Word for word, repeat the data that follows. Do not include the pictures.

┄┄┄┄┄┄┄┄┄┄┄┄┄┄┄┄┄┄┄┄

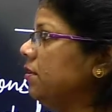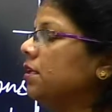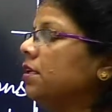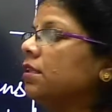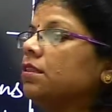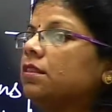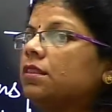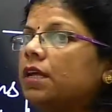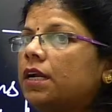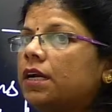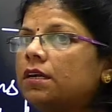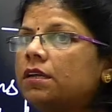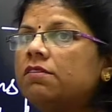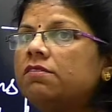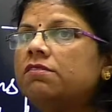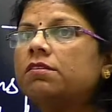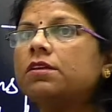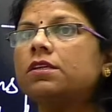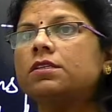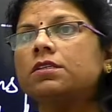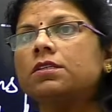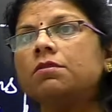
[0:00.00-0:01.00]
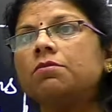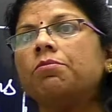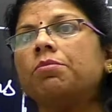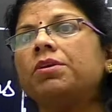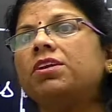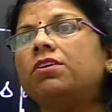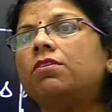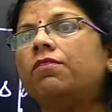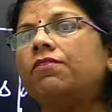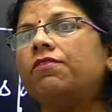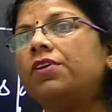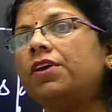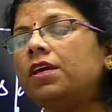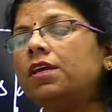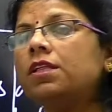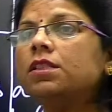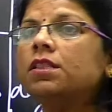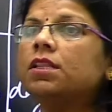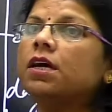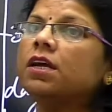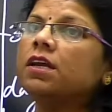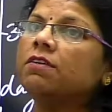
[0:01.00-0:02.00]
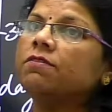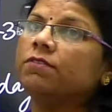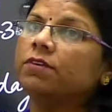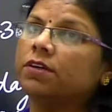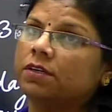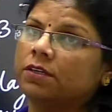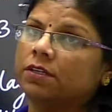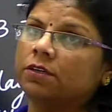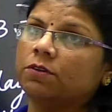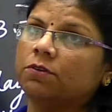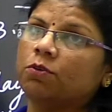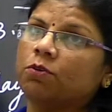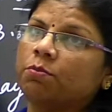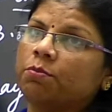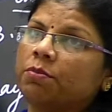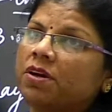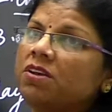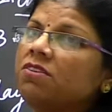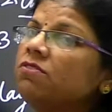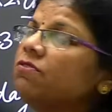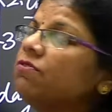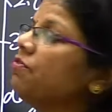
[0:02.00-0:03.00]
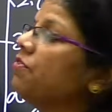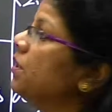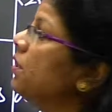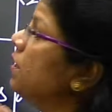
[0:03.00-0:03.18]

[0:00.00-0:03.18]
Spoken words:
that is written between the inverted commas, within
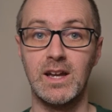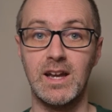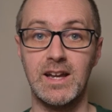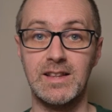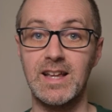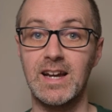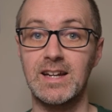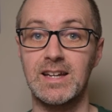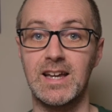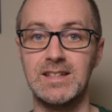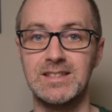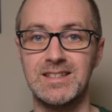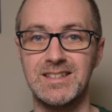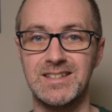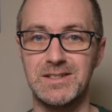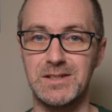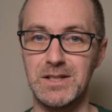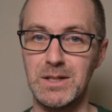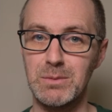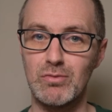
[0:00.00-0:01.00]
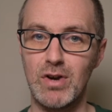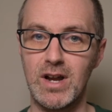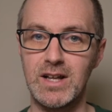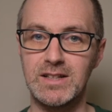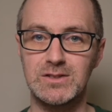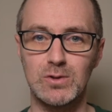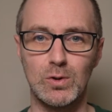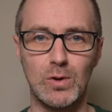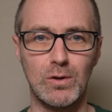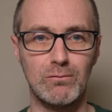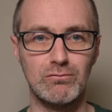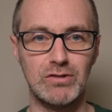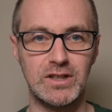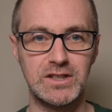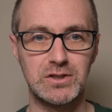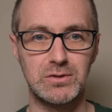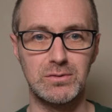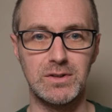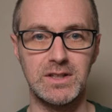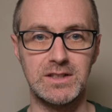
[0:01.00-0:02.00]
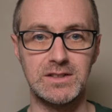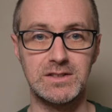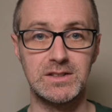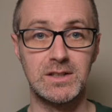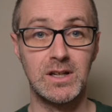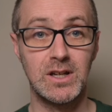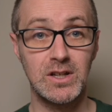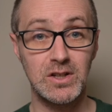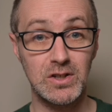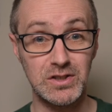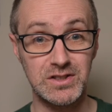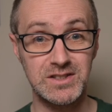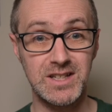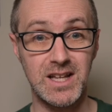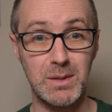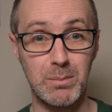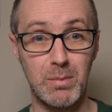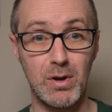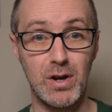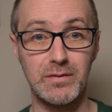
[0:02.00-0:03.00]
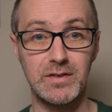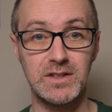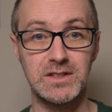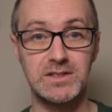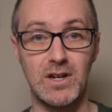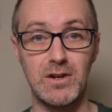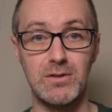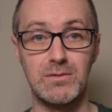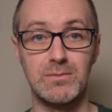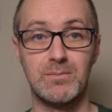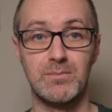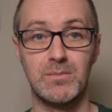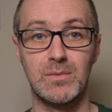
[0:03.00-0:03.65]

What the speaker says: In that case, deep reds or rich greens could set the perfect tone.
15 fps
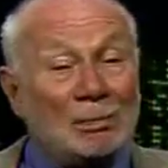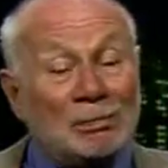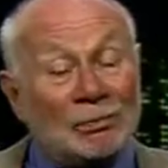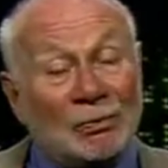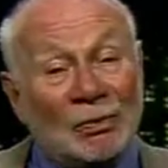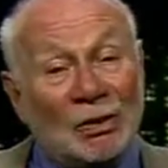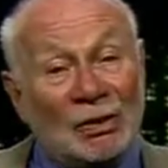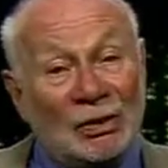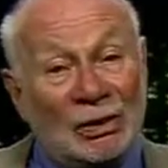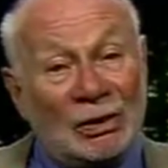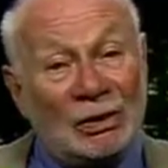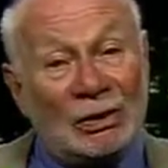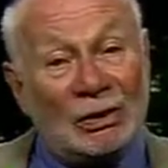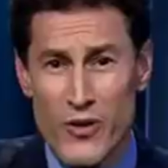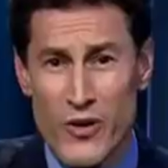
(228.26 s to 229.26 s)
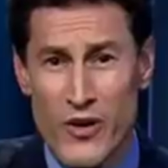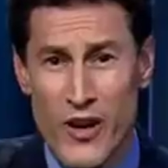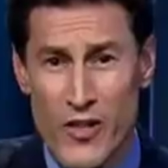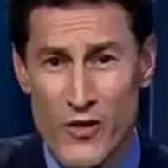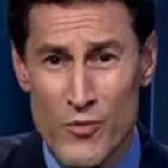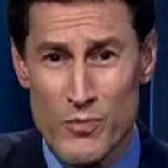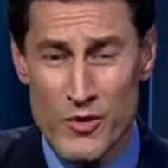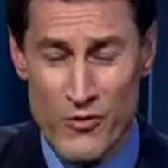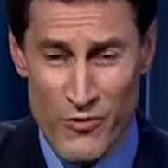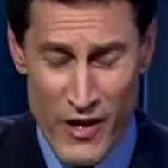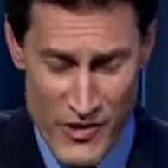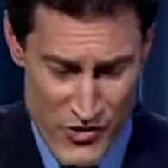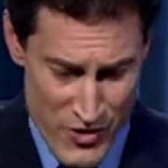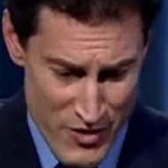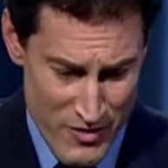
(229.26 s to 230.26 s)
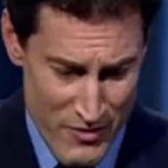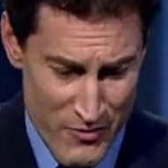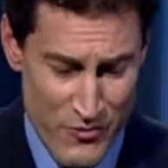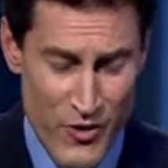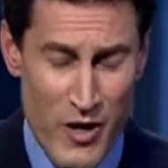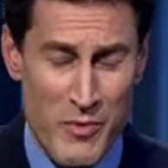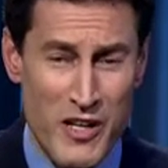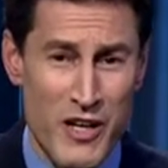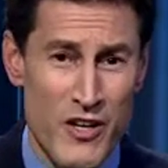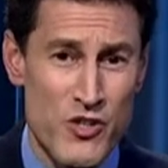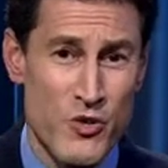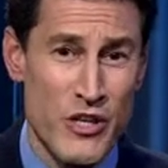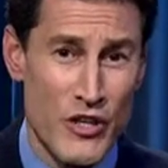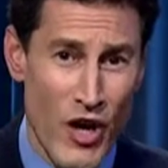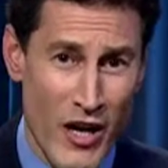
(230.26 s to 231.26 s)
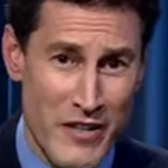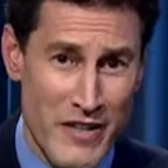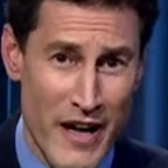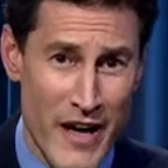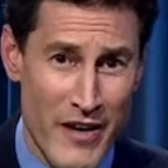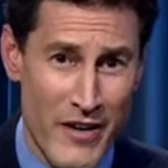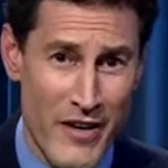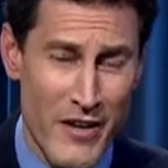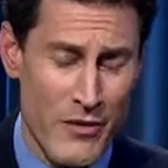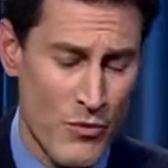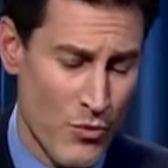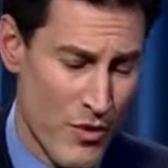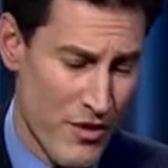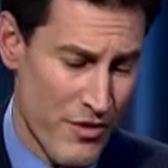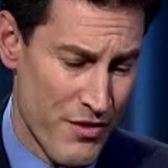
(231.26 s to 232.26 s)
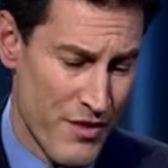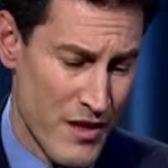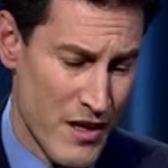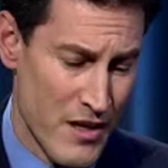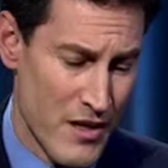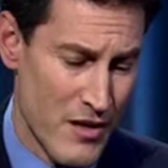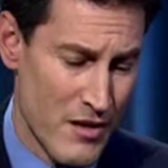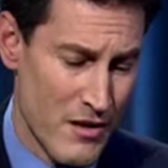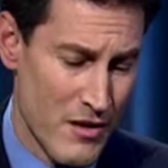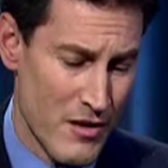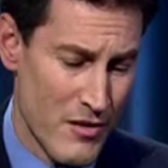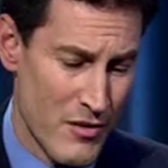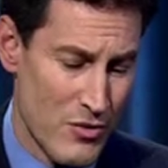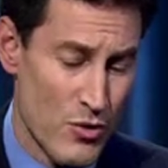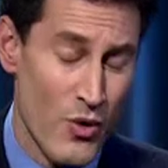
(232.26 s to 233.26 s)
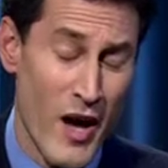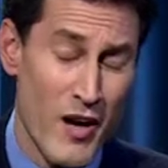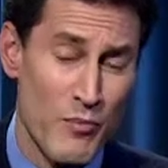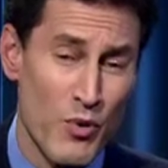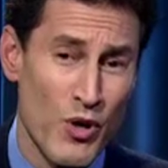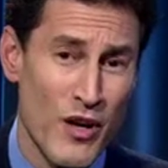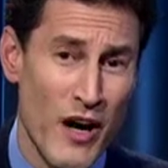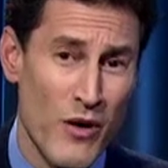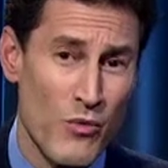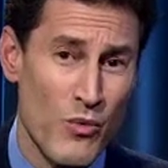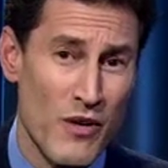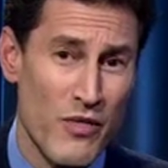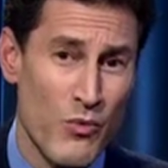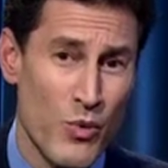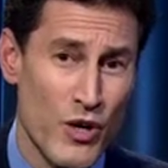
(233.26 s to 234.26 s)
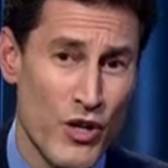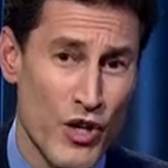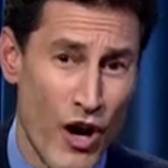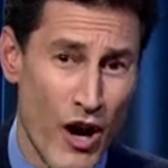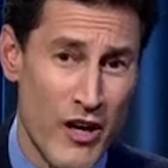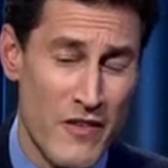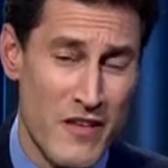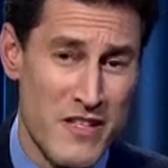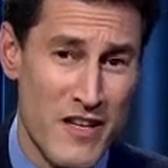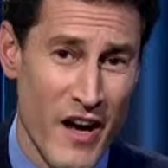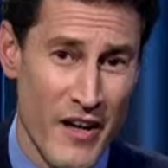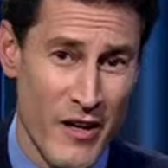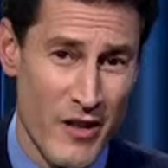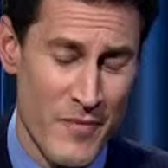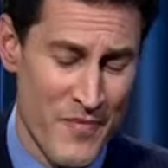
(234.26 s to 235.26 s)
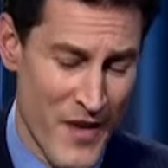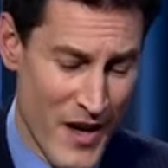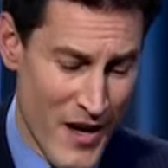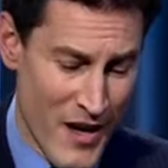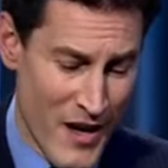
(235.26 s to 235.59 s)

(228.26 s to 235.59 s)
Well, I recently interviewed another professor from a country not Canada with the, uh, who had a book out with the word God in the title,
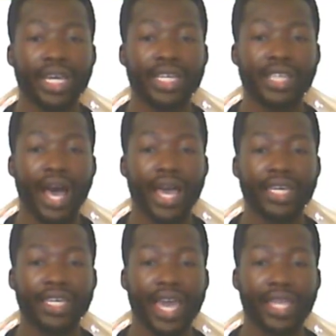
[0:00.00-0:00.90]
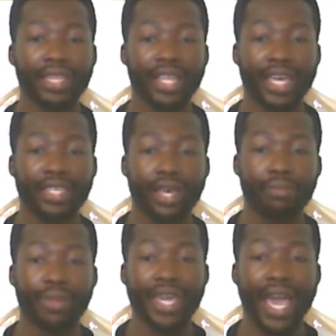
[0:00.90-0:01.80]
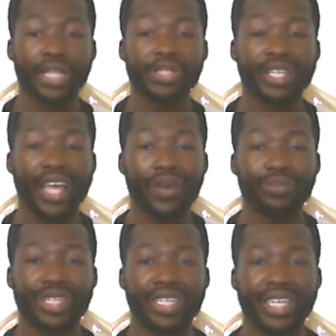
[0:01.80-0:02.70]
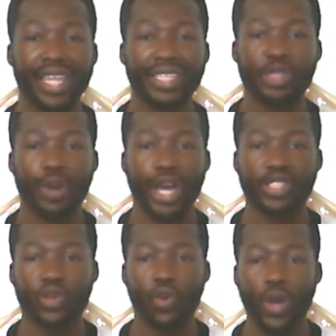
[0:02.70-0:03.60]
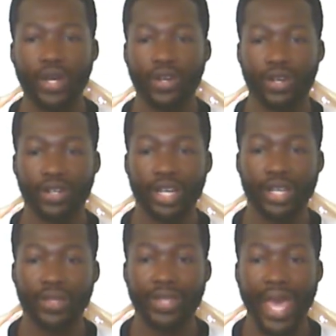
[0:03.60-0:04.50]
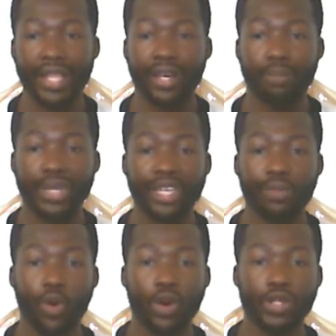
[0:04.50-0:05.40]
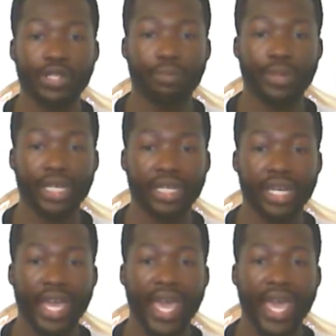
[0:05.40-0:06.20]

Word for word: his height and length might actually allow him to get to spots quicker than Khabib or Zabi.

┄┄┄┄┄┄┄┄┄┄┄┄┄┄┄┄┄┄┄┄

_Result below_
[0:00.00-0:01.00]
[0:01.00-0:02.00]
[0:02.00-0:03.00]
[0:03.00-0:03.18]

[0:00.00-0:03.18]
Spoken words:
that is written between the inverted commas, within
[0:00.00-0:01.00]
[0:01.00-0:02.00]
[0:02.00-0:03.00]
[0:03.00-0:03.65]

What the speaker says: In that case, deep reds or rich greens could set the perfect tone.
15 fps
(228.26 s to 229.26 s)
(229.26 s to 230.26 s)
(230.26 s to 231.26 s)
(231.26 s to 232.26 s)
(232.26 s to 233.26 s)
(233.26 s to 234.26 s)
(234.26 s to 235.26 s)
(235.26 s to 235.59 s)

(228.26 s to 235.59 s)
Well, I recently interviewed another professor from a country not Canada with the, uh, who had a book out with the word God in the title,
[0:00.00-0:00.90]
[0:00.90-0:01.80]
[0:01.80-0:02.70]
[0:02.70-0:03.60]
[0:03.60-0:04.50]
[0:04.50-0:05.40]
[0:05.40-0:06.20]

Word for word: his height and length might actually allow him to get to spots quicker than Khabib or Zabi.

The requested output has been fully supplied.